Site icon Search Engine People Blog

Search Engine Test Case: New Data, New Findings

Three months ago, Joel Bresler launched a web site presenting a cultural history of the American folk song, "Follow the Drinking Gourd." His web site presents an interesting test case for search engine performance.

We covered his preliminary findings on March 16th, with a discussion of how long it takes the major search engines to find and present new content. We're back for a more extensive look at the new information Joel has unearthed. Thanks to Joel, first for doing the research, and second, for allowing me to summarize it here with his permission.

We presented the following background information back in March.

  1. There has been virtually no new research on Follow the Drinking Gourd in twelve years.
  2. The site represents the most comprehensive research published on the song.
  3. Some web pages that ranked highly on a "follow the drinking gourd" search were removed in February.

The entire article may be found here and the details are below.

>> See how quickly the engines found the site and how its rank changed after launch

As we wrote earlier, Yahoo and MSN ranked the site in the top 10 within three weeks of launch.

UPDATE: Google has finally done the same, eleven weeks later, jumping inexplicably from 35th on 19 April to 4th on 21 April . The site is now a Top 5 search on all three engines for a "follow the drinking gourd" search (without the quotes.)

>> How much of the site is covered (indexed)?

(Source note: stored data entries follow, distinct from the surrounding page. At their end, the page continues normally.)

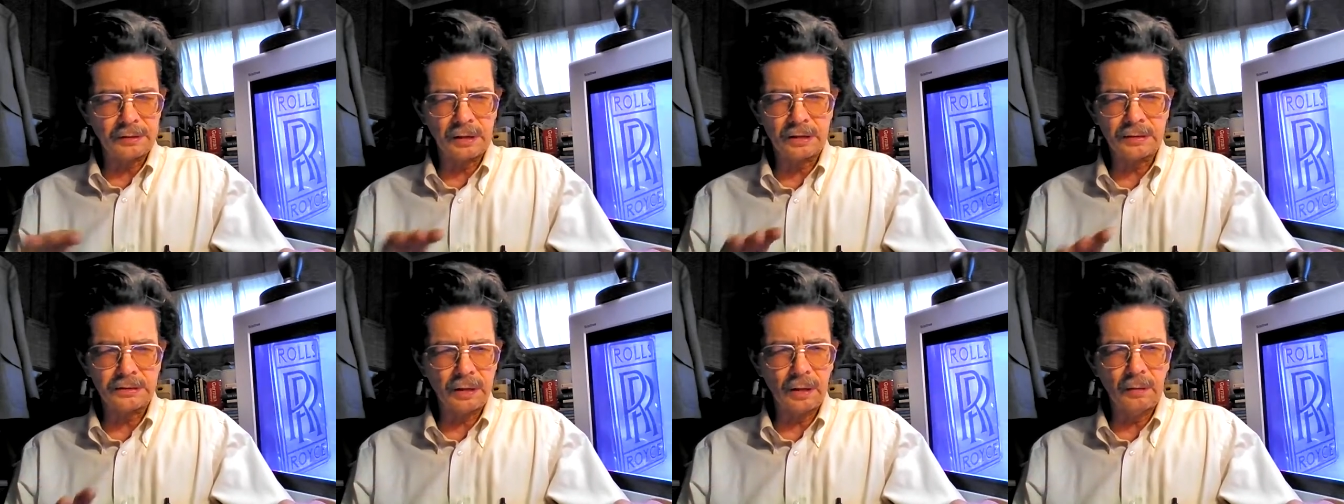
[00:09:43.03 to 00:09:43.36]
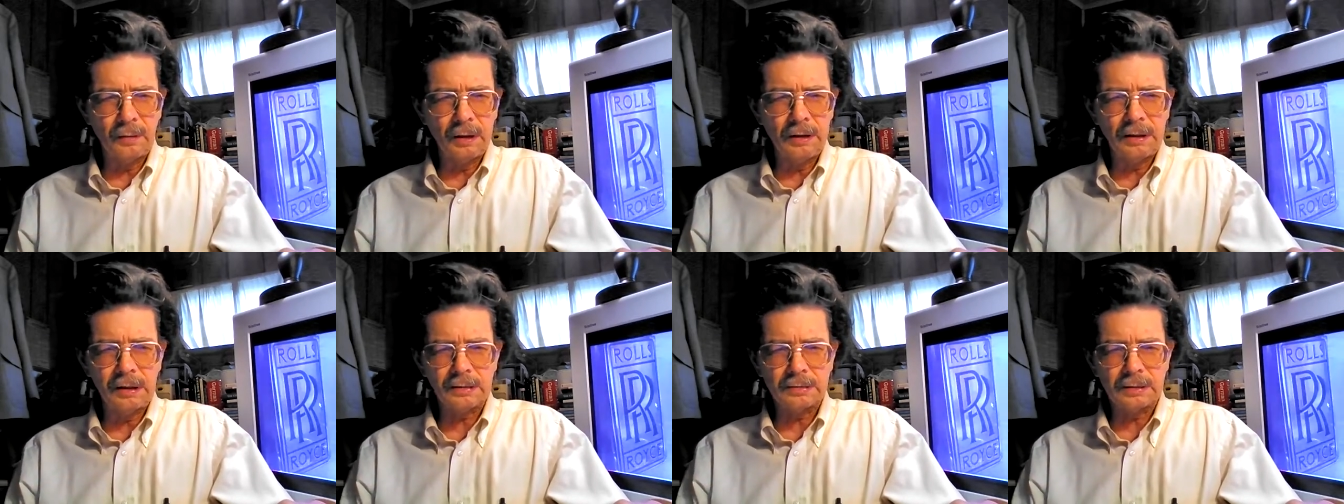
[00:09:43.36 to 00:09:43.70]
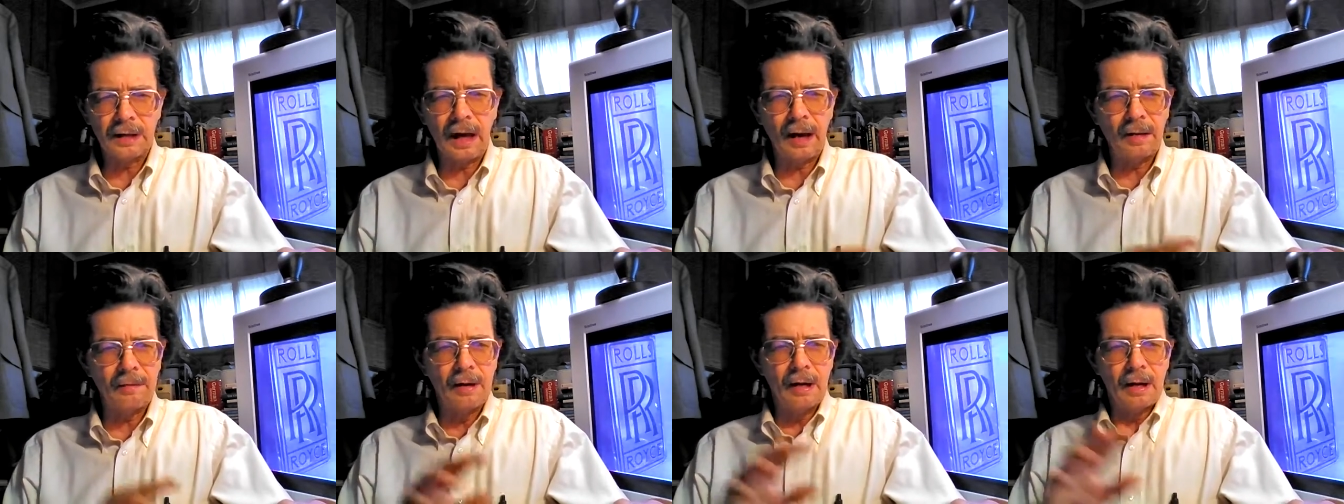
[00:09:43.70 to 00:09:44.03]
And so we just
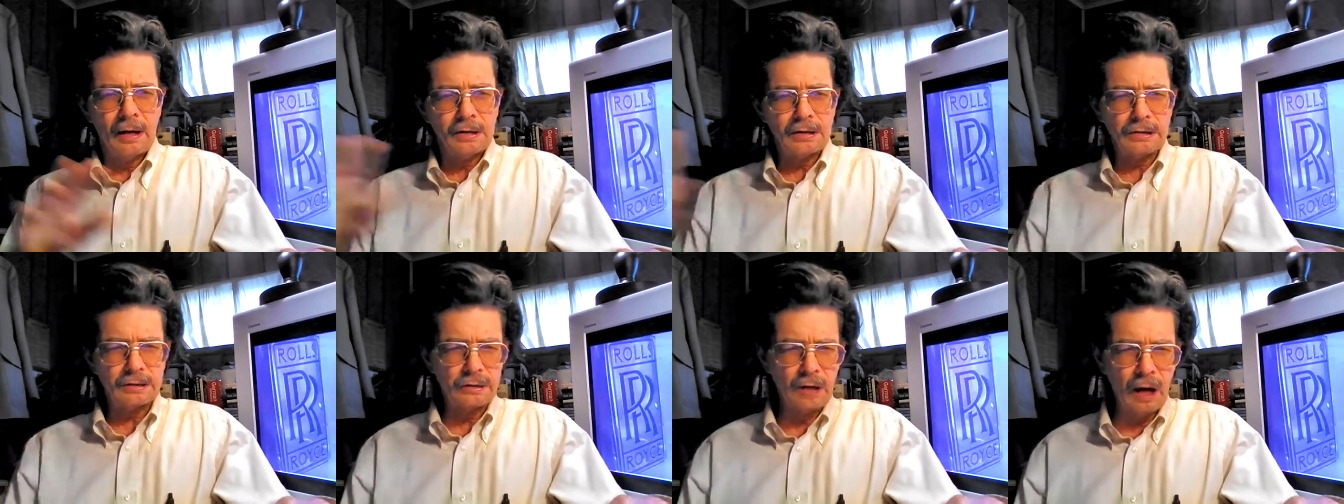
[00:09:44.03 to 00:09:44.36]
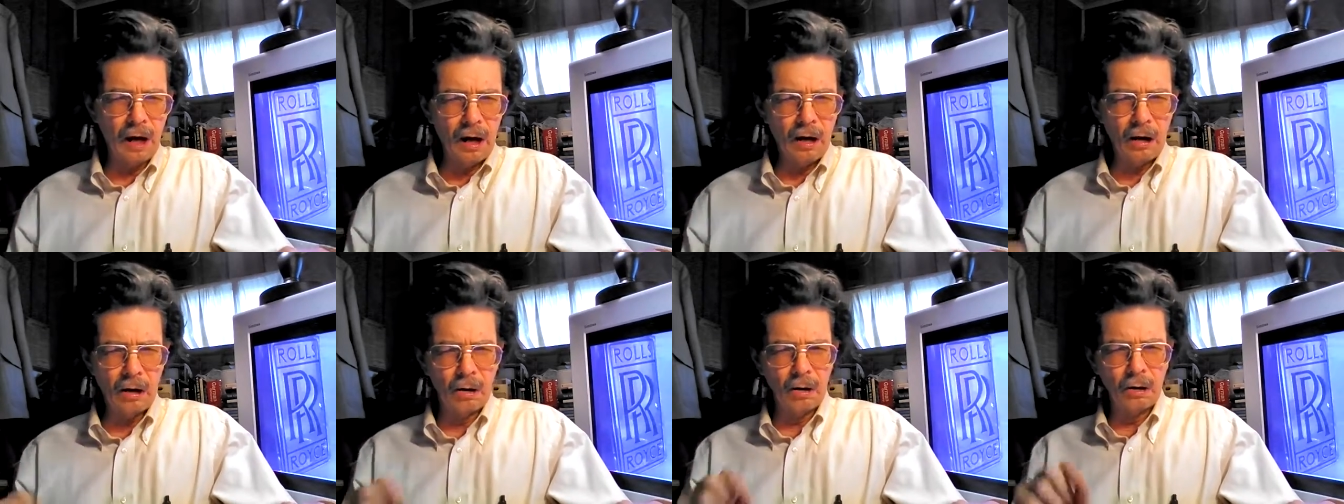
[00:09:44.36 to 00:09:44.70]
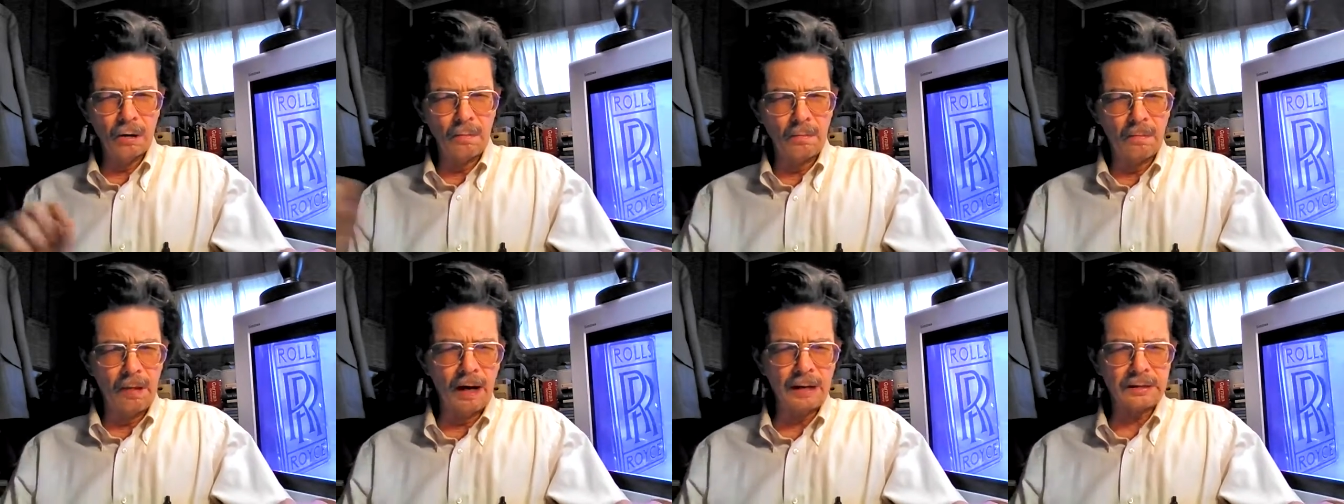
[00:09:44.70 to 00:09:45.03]
have
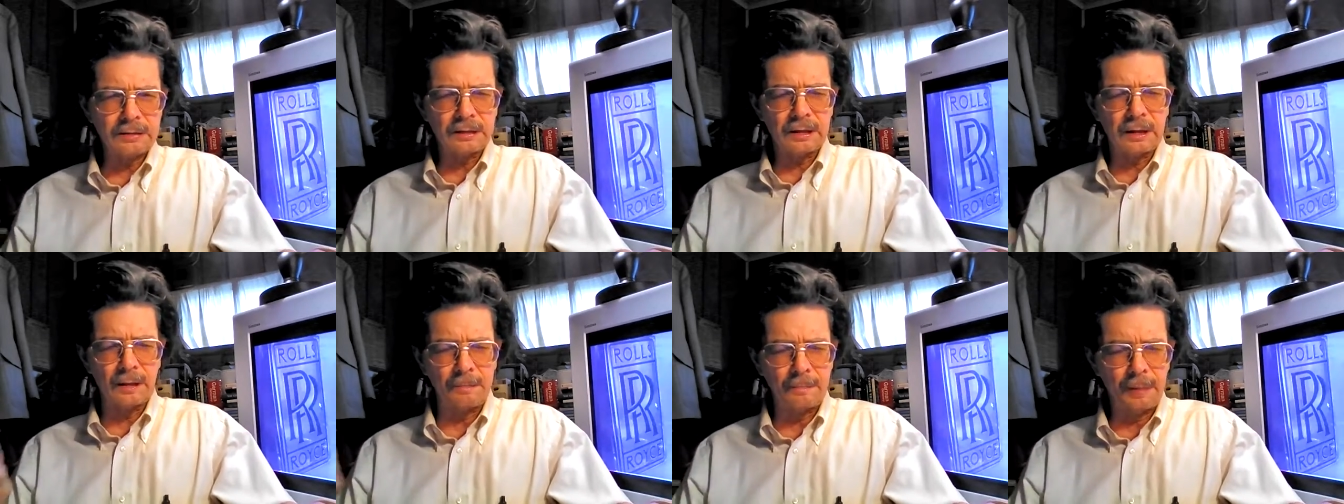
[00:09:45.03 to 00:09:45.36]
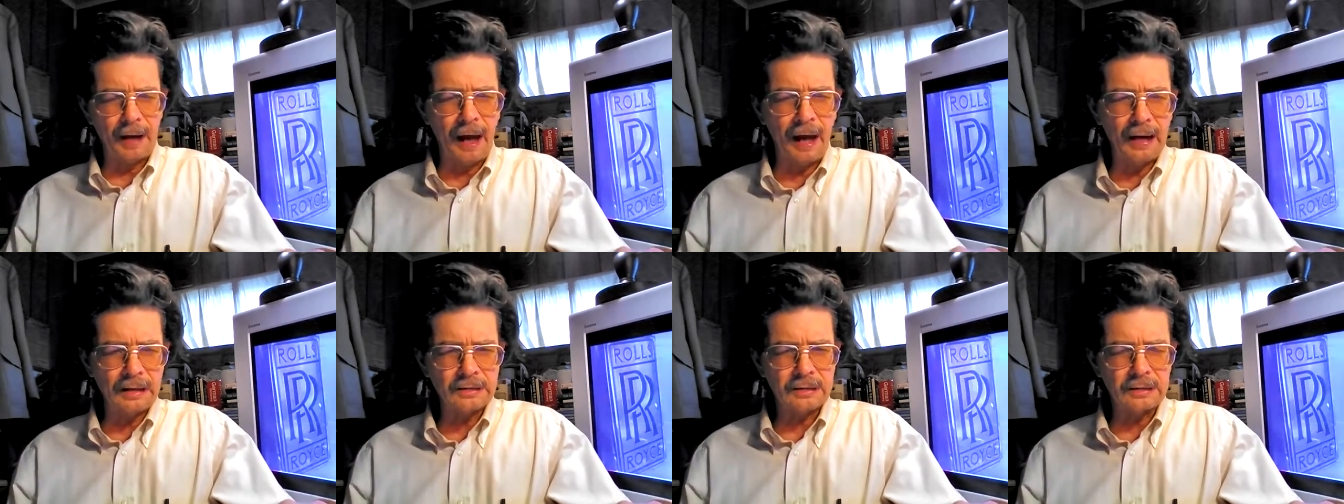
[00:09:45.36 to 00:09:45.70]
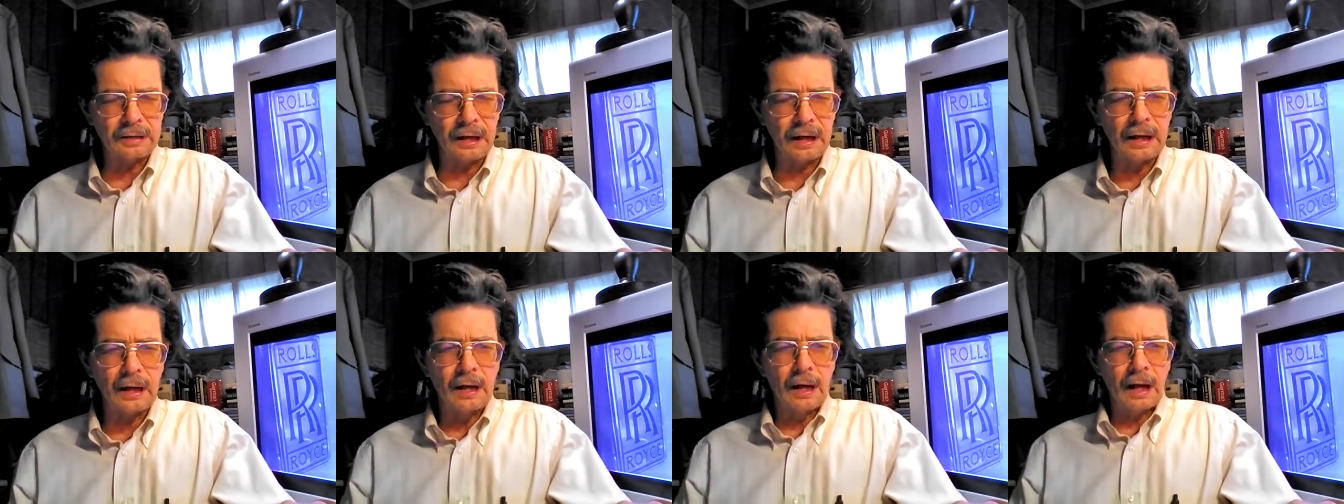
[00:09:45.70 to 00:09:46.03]
so much
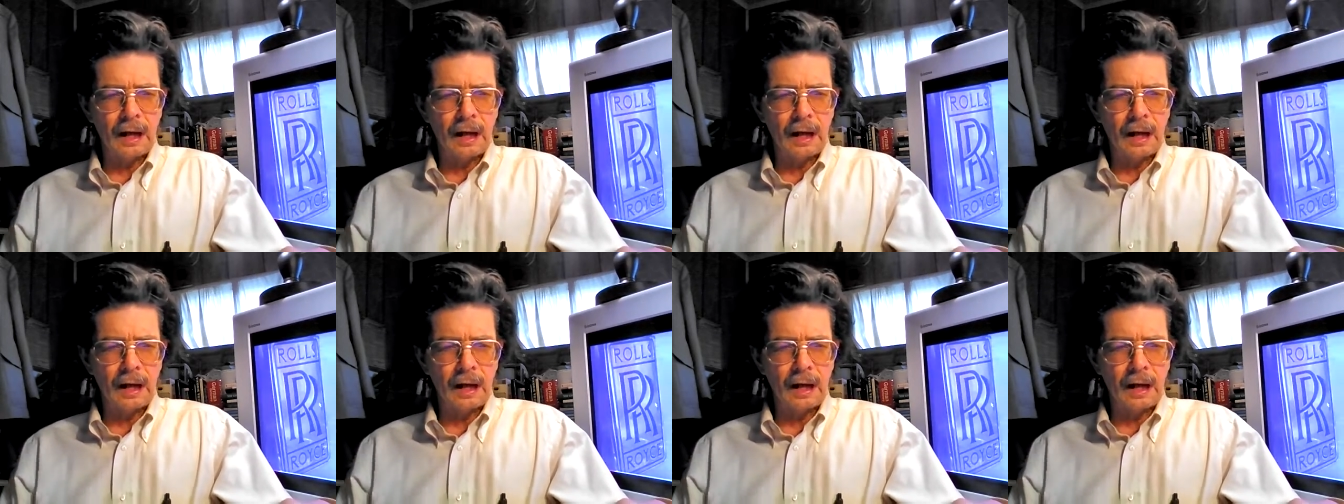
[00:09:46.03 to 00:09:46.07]
capacity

NEW FINDING: A significant percentage of the pages on the site that Google reports caching _are not actually searchable_. In other words, it is possible to navigate to a page from the site in the Google cache, select a unique string of text from that page and then search for that same text in Google ­ and Google will not find it! Strange but true...the screen shots are here. These unsearchable pages accounted at various points for more than half the site. By contrast, when either Yahoo or MSN cached a page, its contents were always searchable.

BOTTOM LINE: the percentage of pages actually searchable in Google is dramatically lower than in Yahoo or MSN.

>> How often was the site visited and its pages indexed?

NEW FINDING: On average, Google lags the other two engines significantly in caching the site's content. The average site-wide cache lag for Google is 30 days, vs. 15 for Yahoo and 10 for MSN.

>> How quickly did the search engines drop other sites' pages once they were removed?

NEW FINDING: Yahoo did a great job delisting pages that had been removed from the web. Google did a fine one. It's now over two months since these pages were removed, and they are STILL APPEARING IN MSN SEACH RESULTS. This even though their 'bot has "known" for over a month that these pages were gone. (Meaning, the cached pages were removed way back in March.) MSN's performance in clearing away outdated listings can only be characterized as abysmal. Score another one for Yahoo.

>> A Cautionary Tale About Electronic Reprints

NEW FINDING: According to Yahoo and MSN, the first choice on the web for a "follow the drinking gourd" search is the same page from NASA. Curiously, until recently this important page didn't show up at all on Google. Turns out the NASA content was identical to the page from an elementary school that used NASA material, with permission. Since Google rated the elementary school's page more highly, and since their content was the same, Google didn't even present a link to NASA's page.

>> How Volatile were the Search Engine Ratings?

NEW FINDING: On April 6th, the site ranked 26th for a Google search on "Follow the Drinking Gourd" (without the quotes.) The next afternoon, it was 44th. The next evening, it was 29th. These are fairly volatile shifts for an obscure corner of the web, one where the other relevant pages are changing very little, if at all. The average shift that day among the top 50 sites was a small change in rank of just two points. The site's 18 place swing was twice that of any other site in the top 50.

>> Charting the Leading Search Engines on Various Performance Parameters

SUMMARY: As might be expected, no single search site leads on every factor. Still, Joel was impressed with both Yahoo and MSN's performance, with the edge going to Yahoo. Both sites do a significantly better job than Google at showcasing new information and keeping site-wide content current. Yahoo search results were much less volatile than Google's. Google users should strongly consider supplementing their search results with those from Yahoo or MSN, too.